Forum Discussion

RubenPadial's avatar
RubenPadial
Icon for Contributor rankContributor
2 years ago

Intel FPGA AI suite accuracy drop

Hello,

I'm using Intel FPGA AI 2023.2 on ubuntu 20.04 host computer and trying to infer a custom CNN in a Intel Arria 10 SoC FPGA.

The CNN was trained with TensorFlow and the accuracy is 98.89% across the test dataset.

After converting the model to IR model with OpenVINO model optimer the accuracy remains the same.

mo
--saved_model_dir "{path_savedModelPath}"
--input_shape "{lst_inputShape}"
--model_name "{str_modelName}"
--output_dir "{path_irTargetPath}"
--use_new_frontend

However afer running the model in the Intel FPGA AI Suite IP the accuracy drops to 74.64% across the same test dataset. The architecture used is A10_FP16_Generic.arch, which has "arch_precision"=FP16. I have also tested with A10_FP16_Performance.arch and A10_Performance.arch.

dla_compiler
--march "{path_archPath}"
--network-file "{path_xmlPath}"
--o "{path_binPath}"
--foutput-format=open_vino_hetero
--fplugin "HETERO:FPGA,CPU"
--fanalyze-performance
--fdump-performance-report
--fanalyze-area
--fdump-area-report

I tried to optimize the model with "compress_to_fp16" openVINO model optimizer option but when compiling with dla_compiler I get this error:
"Layer (Name: Transpose_517_compressed, Type: Constant) is not supported:
Error occurred.
../compiler/aot_plugin/src/dla_executable_network.cpp:134 Graph is not supported on FPGA plugin due to existance of layer (Name: Transpose_517_compressed, Type: Constant)
in topology. Most likely you need to use heterogeneous plugin instead of FPGA plugin directly."
As you can see, hetero plugin option is set to FPGA and CPU. It was also tested with Intel FPGA AI Suite 2023.3 and OpenVINO 2022.3.1 with the same error message.

The accuracy in software with this compressd IR model to FP16 is 98.91 so in the FPGA the accuracy should be almos the same but there is a 24% of accuracy drop.

Find attached both IR model files.

What could be the rootcause of this accuracy drop?
What solution I can implement to improve the accuracy?

21 Replies

  • JohnT_Altera's avatar
    JohnT_Altera
    Icon for Regular Contributor rankRegular Contributor

    Hi,


    I suspect that the provided architecture might not be able to fully fit your needs. If you need to have a better performance then customizing into new architecture will better benefit your requirement. Unless the DLA you plan to run is the same as what has been tested by Intel.


  • JohnT_Altera's avatar
    JohnT_Altera
    Icon for Regular Contributor rankRegular Contributor

    Hi,


    May I know if it is possible for you to implement custom AI bitstream or you are planning to just run on the provided bitstream?


  • Hello @JohnT_Intel,

    At this moment it is only planned to use the already provided example architectures and build the bitstreams.

  • JohnT_Altera's avatar
    JohnT_Altera
    Icon for Regular Contributor rankRegular Contributor

    Hi,


    Due you are planning to use prrovided bitstream then it will be hard for us to improve the perforrmance on the AI workload. Please let me know if you have any other queries.


  • JohnT_Altera's avatar
    JohnT_Altera
    Icon for Regular Contributor rankRegular Contributor

    We do not receive any response from you to the previous question/reply/answer that I have provided. This thread will be transitioned to community support. If you have a new question, feel free to open a new thread to get the support from Intel experts. Otherwise, the community users will continue to help you on this thread. Thank you.
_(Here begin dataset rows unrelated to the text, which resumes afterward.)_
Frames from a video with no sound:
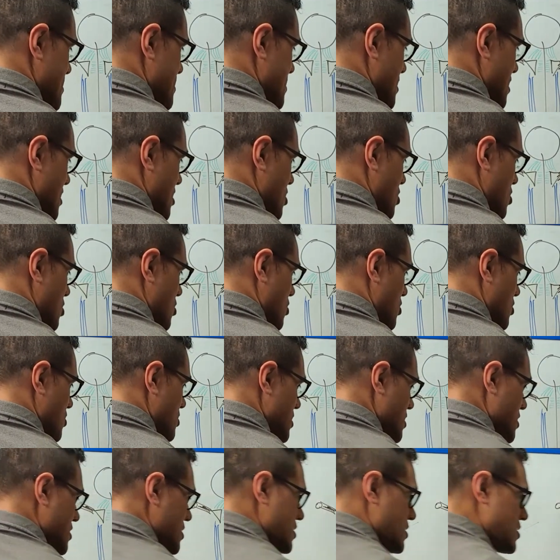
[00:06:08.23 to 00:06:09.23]
are called
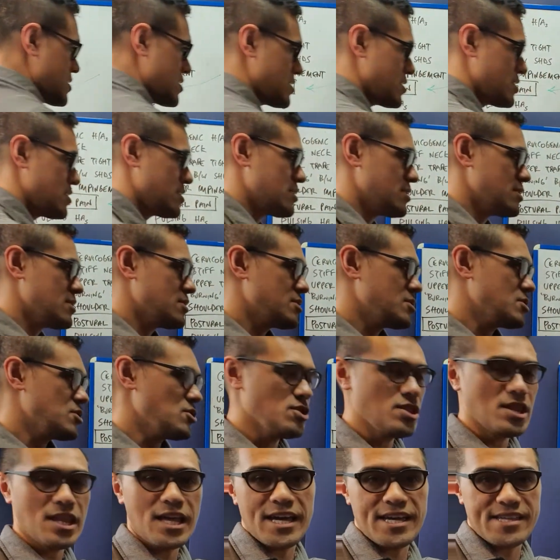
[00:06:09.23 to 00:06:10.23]
your
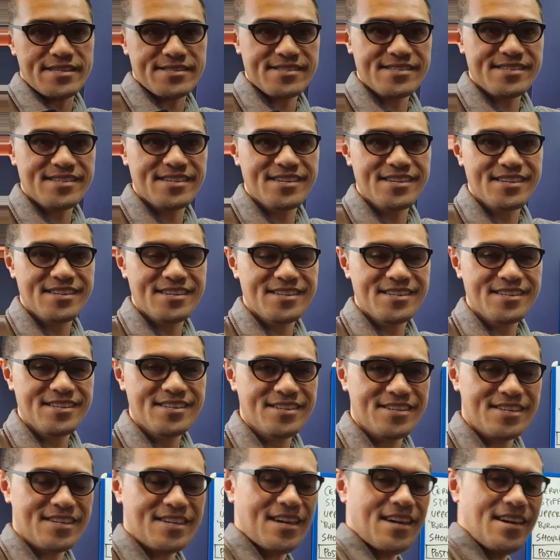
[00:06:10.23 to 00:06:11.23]
lats.
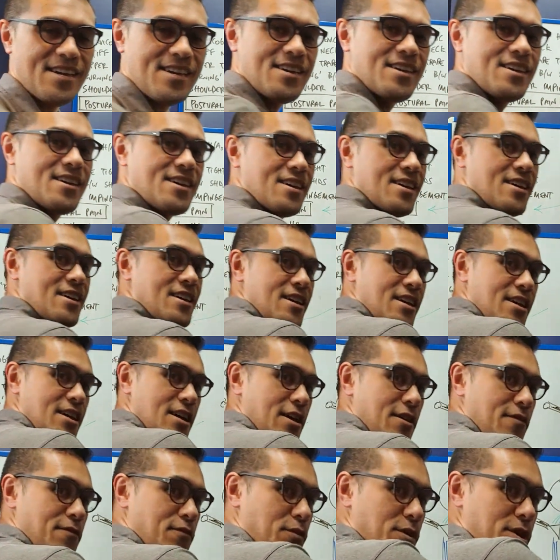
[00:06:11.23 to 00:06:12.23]
Okay,
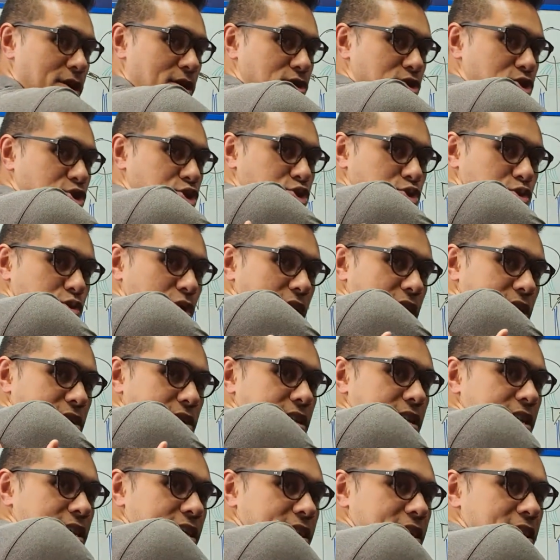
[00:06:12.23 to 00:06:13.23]
if we are
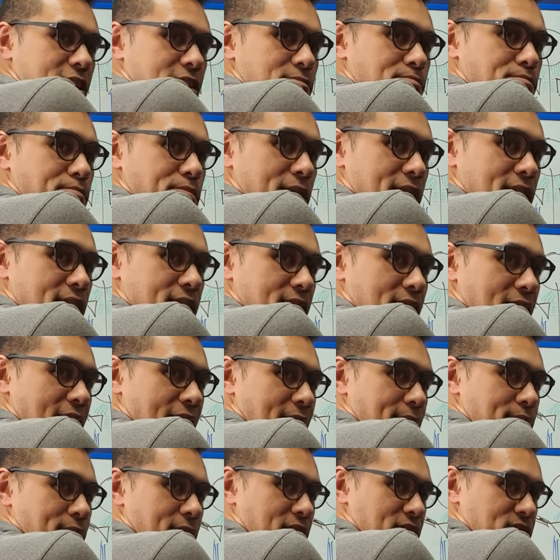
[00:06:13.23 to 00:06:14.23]
strengthening these big
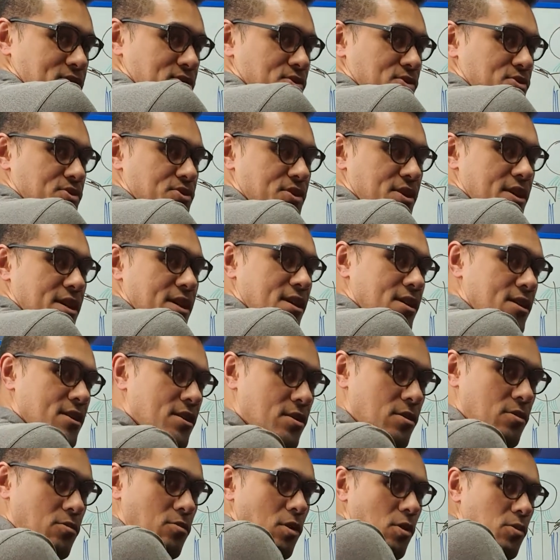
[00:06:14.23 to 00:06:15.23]
lat muscles,
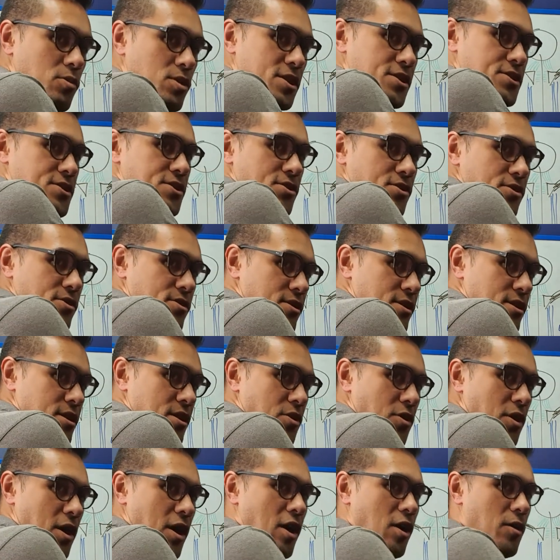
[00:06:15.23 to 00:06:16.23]
what will it do?
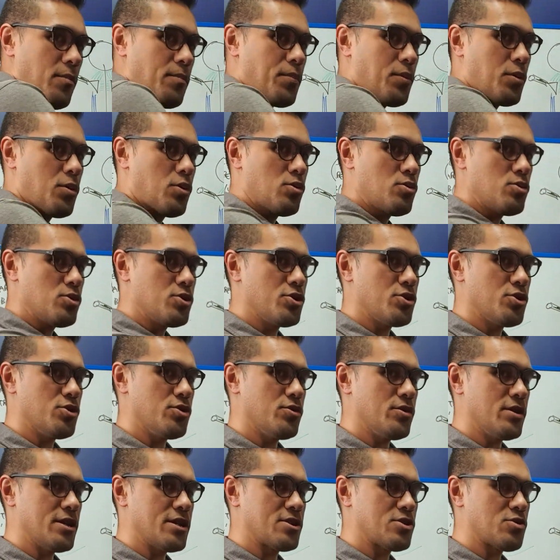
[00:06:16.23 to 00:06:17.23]
It'll help pull you
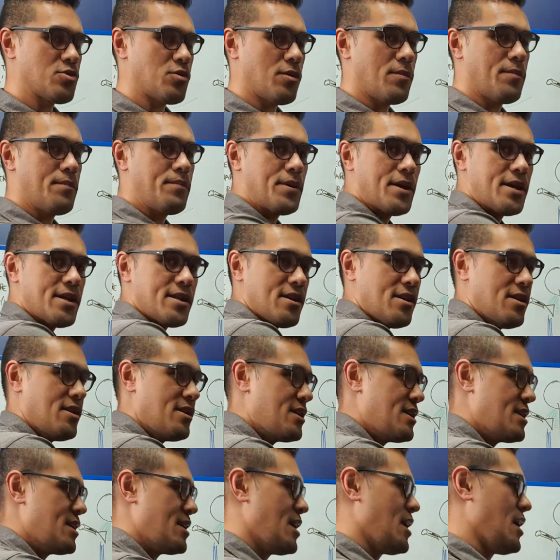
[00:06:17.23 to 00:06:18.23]
into a better
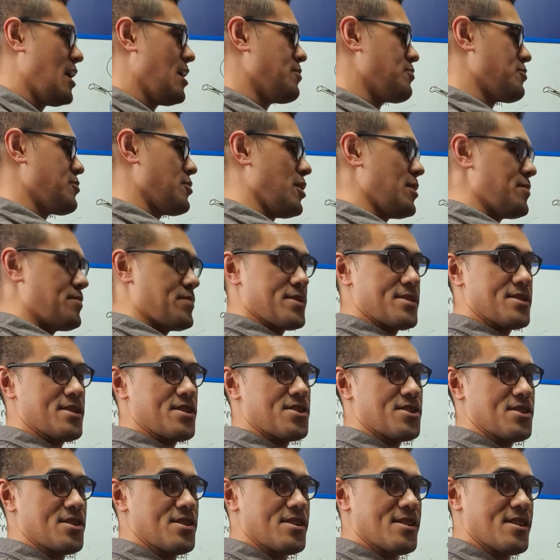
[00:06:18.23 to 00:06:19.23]
upright
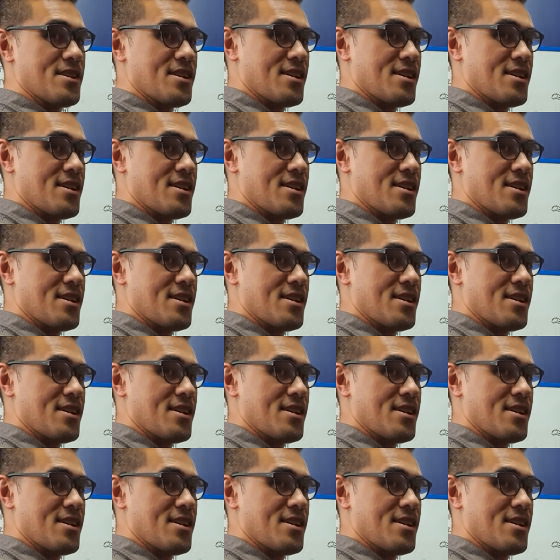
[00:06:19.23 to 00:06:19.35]
position.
  • One thing to check is your channel order. By default dla_benchmark will feed input data as RGB, but the dla_benchmark option `-bgr` will reverse the channels. This could be the culprit for a performance drop of this scale.
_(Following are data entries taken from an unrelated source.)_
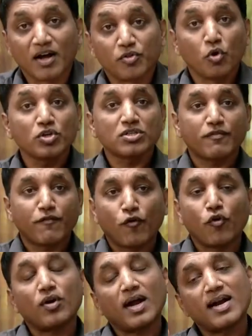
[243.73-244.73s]
Those are the
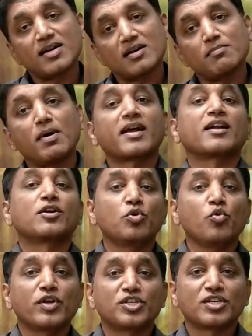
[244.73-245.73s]
4 under bucket 2,
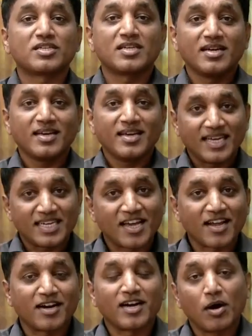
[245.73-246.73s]
which is yes,
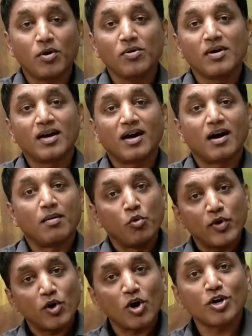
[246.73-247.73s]
here and now.
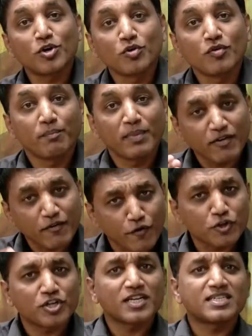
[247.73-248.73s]
Moving on to a bit of
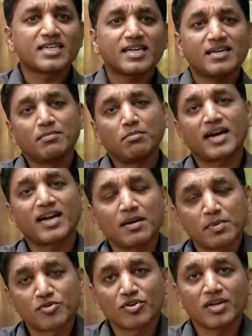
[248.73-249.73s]
futuristic, bucket
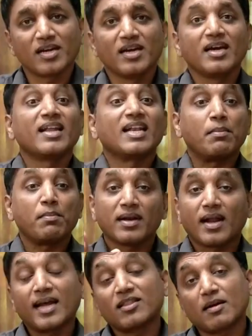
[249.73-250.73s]
number 3, number
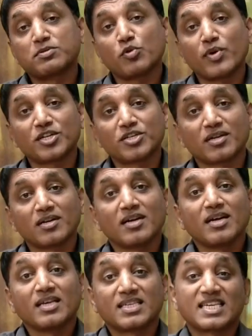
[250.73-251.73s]
9th observation,
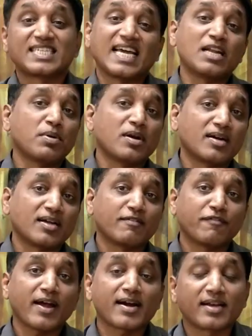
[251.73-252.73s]
sustainability. In
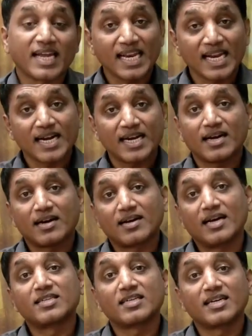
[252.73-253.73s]
fact, in India,
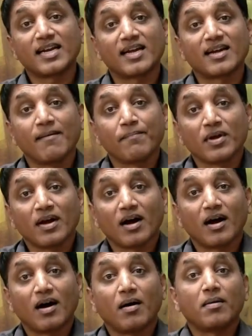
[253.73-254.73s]
considering
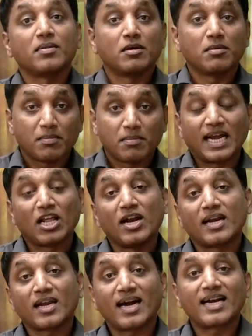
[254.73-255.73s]
the
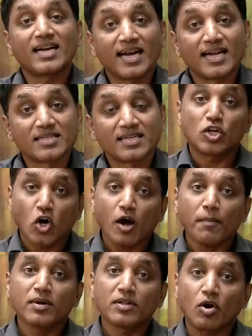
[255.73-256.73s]
regulatory guidelines,
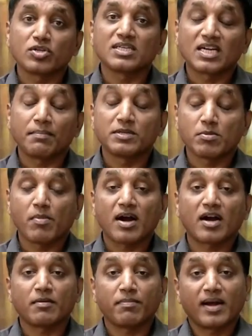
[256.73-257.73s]
top 1,000 companies with
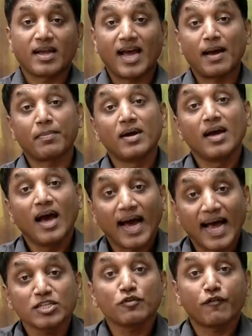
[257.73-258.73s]
market cap
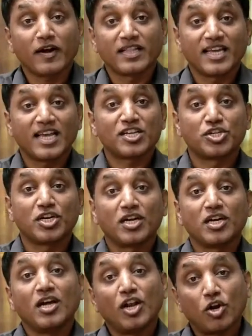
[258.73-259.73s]
has to file the
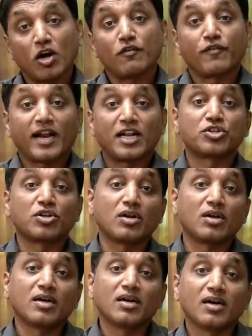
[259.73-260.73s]
ESG
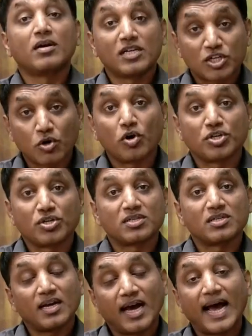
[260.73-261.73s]
non-financial
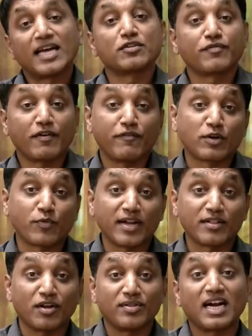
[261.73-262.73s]
disclosures as of
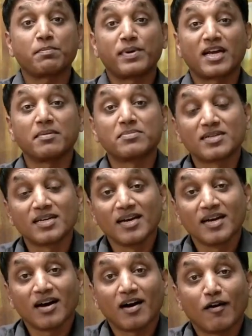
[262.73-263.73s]
FY23. That becomes
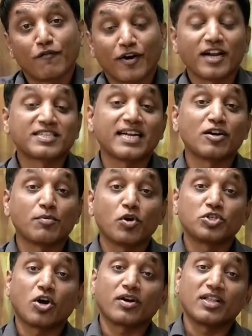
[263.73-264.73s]
front and center to
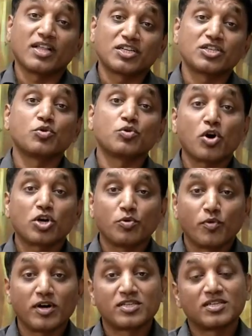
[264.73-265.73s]
most organizations to work
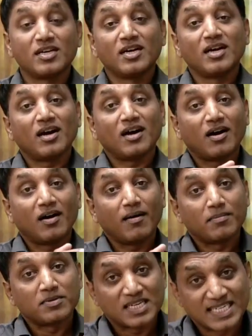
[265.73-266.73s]
towards
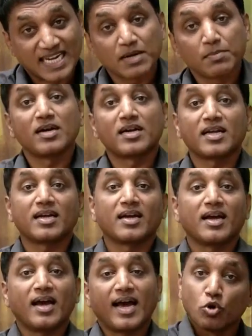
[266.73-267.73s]
sustainability.
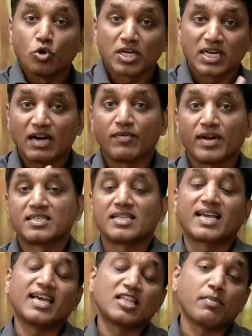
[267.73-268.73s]
Social governance is
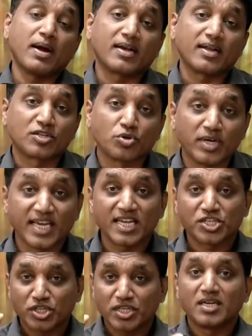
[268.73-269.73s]
the key thematic. So
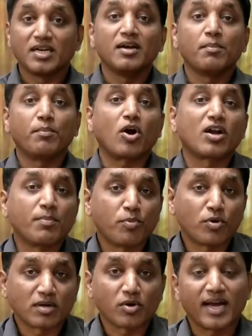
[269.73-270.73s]
ESG broadly
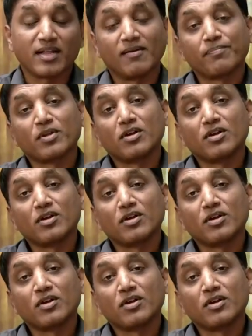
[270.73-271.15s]
put together.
    • RubenPadial's avatar
      RubenPadial
      Icon for Contributor rankContributor

      Hello @AndrewRooney,

      Thank you for your help but that's not the problem. The same NN was compiled to be run only in the ARM CPU by only changing the

      --fplugin flag to --fplugin "HETERO:CPU" and it worked. So the same NN result in a 74.64% acc in HETERO:FPGA,CPU mode and the wcuracy goes to 98% with HETERO:,CPU.

      After performing some tests, we found the problem was related to the fully connected layers. The input shape of the FullyConnected layer, due to some design constrains, was [1, 1, 512] without a flatten layer. If a flatten layer is included before the FC layer, the inference turns to be right. So the problem was related with the FC layer and the HETERO:FPGA:CPU compilation.